Filter the records, keeping every line that has the string "Vietnamese".

##### PROVIDED DATA

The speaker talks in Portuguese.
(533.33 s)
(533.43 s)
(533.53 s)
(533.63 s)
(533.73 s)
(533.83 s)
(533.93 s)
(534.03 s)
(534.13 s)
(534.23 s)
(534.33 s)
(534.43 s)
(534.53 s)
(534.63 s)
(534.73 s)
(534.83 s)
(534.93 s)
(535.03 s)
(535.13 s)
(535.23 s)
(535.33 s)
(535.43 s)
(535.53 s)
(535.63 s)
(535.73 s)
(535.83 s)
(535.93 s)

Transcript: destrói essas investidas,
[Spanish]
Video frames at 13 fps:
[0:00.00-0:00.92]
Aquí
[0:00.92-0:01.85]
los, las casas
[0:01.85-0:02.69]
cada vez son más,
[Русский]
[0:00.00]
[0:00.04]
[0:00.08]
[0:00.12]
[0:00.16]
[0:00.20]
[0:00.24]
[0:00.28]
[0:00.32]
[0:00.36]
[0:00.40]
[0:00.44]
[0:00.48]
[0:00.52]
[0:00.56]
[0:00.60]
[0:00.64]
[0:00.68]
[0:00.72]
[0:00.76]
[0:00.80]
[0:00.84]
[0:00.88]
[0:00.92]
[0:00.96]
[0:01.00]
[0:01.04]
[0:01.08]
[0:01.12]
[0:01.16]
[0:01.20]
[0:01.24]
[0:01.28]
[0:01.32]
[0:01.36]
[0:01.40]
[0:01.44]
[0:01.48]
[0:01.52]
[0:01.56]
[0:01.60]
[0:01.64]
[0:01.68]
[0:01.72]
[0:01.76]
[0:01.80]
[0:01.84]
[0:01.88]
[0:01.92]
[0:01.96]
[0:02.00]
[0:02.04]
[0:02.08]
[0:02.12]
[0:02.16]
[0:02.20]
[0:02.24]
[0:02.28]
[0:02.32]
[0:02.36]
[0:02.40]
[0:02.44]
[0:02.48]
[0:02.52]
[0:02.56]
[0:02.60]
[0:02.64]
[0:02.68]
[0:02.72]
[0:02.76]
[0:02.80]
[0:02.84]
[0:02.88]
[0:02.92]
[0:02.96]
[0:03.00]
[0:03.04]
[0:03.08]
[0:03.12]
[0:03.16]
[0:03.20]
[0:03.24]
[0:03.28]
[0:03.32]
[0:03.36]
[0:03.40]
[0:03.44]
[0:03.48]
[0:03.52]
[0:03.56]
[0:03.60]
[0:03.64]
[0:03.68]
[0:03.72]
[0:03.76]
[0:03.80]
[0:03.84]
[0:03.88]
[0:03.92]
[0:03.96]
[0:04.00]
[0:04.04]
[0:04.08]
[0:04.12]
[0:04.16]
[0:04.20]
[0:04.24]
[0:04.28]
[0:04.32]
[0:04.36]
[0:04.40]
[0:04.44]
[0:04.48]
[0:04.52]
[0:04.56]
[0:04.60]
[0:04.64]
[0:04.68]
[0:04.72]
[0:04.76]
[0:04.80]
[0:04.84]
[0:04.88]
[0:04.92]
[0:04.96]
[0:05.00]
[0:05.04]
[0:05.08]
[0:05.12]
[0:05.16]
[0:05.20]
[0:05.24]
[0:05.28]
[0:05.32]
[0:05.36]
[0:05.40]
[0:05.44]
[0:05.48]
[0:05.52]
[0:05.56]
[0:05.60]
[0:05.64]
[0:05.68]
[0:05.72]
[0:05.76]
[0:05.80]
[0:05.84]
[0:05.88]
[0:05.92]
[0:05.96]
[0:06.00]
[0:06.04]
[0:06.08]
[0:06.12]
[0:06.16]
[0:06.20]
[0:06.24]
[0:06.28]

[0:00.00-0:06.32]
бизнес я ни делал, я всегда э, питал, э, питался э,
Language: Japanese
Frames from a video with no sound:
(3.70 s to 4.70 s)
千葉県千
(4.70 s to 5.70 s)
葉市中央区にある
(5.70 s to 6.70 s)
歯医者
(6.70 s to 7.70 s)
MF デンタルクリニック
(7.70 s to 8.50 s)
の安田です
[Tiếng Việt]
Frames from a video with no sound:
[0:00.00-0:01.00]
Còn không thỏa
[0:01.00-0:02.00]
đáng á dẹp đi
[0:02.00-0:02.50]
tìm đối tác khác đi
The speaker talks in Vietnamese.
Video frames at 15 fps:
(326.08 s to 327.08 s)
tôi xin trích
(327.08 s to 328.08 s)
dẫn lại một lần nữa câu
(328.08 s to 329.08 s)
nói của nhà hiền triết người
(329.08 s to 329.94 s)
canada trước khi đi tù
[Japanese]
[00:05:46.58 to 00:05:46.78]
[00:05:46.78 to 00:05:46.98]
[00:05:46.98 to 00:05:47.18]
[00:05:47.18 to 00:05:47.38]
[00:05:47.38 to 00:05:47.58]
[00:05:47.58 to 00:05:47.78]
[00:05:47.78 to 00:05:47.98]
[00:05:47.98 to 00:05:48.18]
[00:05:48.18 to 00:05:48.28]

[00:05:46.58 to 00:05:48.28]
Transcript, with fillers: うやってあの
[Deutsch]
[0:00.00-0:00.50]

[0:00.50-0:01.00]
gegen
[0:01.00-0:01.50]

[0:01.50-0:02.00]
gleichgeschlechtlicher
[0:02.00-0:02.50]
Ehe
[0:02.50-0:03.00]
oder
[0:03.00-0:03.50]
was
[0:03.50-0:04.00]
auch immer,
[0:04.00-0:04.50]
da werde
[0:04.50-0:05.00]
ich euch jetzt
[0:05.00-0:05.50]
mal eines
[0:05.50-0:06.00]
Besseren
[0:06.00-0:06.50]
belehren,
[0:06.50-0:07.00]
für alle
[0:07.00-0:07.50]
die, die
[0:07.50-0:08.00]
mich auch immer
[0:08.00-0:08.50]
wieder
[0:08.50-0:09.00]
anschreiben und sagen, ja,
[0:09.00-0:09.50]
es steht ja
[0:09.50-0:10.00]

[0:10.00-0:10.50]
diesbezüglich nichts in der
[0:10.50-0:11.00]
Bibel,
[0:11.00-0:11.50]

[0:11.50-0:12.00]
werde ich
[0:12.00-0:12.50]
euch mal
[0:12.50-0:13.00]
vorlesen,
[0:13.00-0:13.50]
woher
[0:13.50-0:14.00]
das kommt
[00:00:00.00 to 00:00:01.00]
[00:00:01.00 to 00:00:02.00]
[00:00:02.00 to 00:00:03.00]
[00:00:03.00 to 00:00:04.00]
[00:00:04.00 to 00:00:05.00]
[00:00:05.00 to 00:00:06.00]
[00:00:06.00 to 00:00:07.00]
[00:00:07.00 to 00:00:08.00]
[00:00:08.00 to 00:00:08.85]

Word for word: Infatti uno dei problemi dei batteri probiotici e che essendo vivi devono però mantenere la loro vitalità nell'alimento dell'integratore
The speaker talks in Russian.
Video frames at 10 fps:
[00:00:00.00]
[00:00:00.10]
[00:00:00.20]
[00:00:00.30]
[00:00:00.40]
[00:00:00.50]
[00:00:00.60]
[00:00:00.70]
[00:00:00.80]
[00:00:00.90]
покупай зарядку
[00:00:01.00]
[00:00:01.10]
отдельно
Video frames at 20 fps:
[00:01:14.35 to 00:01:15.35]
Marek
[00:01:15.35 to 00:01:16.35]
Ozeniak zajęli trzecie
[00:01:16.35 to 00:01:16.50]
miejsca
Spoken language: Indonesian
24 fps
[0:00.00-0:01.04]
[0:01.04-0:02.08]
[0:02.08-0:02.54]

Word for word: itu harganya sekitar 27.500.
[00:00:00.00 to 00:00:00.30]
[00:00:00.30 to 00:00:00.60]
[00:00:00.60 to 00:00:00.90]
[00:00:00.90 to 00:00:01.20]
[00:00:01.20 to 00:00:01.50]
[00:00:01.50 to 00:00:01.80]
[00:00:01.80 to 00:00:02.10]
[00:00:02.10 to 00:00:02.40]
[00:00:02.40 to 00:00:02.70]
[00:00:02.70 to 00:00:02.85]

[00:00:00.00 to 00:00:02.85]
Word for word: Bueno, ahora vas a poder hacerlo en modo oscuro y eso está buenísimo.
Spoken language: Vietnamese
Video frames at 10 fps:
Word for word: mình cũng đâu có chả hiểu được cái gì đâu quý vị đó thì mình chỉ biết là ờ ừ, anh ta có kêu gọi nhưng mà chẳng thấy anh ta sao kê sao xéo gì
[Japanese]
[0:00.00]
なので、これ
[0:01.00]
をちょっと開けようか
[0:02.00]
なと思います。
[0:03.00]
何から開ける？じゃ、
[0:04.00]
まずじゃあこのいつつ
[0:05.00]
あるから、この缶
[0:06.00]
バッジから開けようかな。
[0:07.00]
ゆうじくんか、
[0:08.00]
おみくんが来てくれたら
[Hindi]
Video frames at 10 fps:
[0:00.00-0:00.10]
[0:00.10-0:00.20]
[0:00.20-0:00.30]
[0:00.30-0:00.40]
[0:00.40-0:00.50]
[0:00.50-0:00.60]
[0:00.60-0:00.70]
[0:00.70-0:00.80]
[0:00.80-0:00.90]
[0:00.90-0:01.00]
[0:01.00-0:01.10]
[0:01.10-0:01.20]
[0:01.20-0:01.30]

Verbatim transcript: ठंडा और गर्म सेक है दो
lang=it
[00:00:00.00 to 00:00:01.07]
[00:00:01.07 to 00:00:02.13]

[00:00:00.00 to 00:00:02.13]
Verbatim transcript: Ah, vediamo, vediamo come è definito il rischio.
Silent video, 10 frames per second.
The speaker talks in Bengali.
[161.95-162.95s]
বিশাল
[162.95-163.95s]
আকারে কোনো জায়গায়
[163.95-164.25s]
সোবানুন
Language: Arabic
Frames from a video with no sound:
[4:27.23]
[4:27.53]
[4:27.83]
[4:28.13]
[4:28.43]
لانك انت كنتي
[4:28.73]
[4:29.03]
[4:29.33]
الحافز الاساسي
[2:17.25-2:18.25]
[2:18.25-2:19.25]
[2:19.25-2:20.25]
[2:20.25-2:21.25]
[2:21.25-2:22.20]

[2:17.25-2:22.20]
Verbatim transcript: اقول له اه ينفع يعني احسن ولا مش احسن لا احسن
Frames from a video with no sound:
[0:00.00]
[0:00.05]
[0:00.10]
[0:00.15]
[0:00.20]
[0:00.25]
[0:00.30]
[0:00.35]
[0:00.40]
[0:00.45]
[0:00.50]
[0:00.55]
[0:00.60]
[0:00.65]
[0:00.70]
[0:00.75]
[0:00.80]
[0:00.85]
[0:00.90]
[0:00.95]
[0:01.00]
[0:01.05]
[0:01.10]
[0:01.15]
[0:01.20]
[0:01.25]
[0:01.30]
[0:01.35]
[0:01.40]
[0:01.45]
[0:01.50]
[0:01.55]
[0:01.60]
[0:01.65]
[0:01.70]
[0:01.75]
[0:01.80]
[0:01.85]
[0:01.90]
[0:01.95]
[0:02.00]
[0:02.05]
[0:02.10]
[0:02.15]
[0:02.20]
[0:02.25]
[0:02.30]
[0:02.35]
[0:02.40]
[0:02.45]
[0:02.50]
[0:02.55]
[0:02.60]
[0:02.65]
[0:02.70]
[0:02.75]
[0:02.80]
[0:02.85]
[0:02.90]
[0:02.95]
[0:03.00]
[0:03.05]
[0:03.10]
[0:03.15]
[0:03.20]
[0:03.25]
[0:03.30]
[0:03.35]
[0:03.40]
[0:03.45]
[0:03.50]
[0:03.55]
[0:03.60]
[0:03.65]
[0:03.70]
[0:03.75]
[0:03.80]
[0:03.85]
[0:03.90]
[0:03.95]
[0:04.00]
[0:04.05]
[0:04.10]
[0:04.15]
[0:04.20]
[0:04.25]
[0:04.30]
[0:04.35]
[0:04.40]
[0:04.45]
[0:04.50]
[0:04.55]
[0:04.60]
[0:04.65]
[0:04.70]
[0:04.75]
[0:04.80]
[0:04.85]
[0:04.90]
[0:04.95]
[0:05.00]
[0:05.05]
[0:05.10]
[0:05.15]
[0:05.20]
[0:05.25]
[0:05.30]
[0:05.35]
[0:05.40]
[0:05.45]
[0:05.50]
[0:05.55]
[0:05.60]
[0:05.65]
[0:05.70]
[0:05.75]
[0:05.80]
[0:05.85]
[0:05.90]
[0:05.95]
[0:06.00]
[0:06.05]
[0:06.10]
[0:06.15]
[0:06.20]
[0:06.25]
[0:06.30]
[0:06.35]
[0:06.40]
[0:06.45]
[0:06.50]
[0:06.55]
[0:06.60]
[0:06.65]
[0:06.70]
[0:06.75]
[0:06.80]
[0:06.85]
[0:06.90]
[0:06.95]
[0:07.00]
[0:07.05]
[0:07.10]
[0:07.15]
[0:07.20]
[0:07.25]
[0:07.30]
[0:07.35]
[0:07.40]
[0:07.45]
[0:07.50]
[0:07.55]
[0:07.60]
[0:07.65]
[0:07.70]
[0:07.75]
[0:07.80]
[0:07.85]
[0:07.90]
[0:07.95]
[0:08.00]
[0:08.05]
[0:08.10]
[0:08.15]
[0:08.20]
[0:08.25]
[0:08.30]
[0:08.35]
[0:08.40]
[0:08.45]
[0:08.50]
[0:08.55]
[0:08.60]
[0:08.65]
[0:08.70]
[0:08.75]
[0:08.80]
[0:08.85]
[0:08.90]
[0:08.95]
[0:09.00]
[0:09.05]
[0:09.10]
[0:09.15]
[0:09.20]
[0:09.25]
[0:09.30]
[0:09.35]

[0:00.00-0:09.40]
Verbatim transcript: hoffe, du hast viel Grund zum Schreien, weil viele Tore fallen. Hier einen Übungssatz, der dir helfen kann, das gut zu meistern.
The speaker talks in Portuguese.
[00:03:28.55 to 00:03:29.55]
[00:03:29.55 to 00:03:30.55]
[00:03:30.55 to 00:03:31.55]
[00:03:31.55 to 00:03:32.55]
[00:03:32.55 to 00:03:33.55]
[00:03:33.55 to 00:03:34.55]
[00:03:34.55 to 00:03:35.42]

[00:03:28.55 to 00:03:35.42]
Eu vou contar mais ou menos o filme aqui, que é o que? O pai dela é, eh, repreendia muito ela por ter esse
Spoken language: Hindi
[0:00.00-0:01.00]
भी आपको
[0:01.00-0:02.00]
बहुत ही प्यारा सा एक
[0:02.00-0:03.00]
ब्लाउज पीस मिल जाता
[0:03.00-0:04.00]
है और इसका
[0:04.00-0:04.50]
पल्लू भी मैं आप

##########

* **REPLY TO THE EXERCISE**
The speaker talks in Vietnamese.
Spoken language: Vietnamese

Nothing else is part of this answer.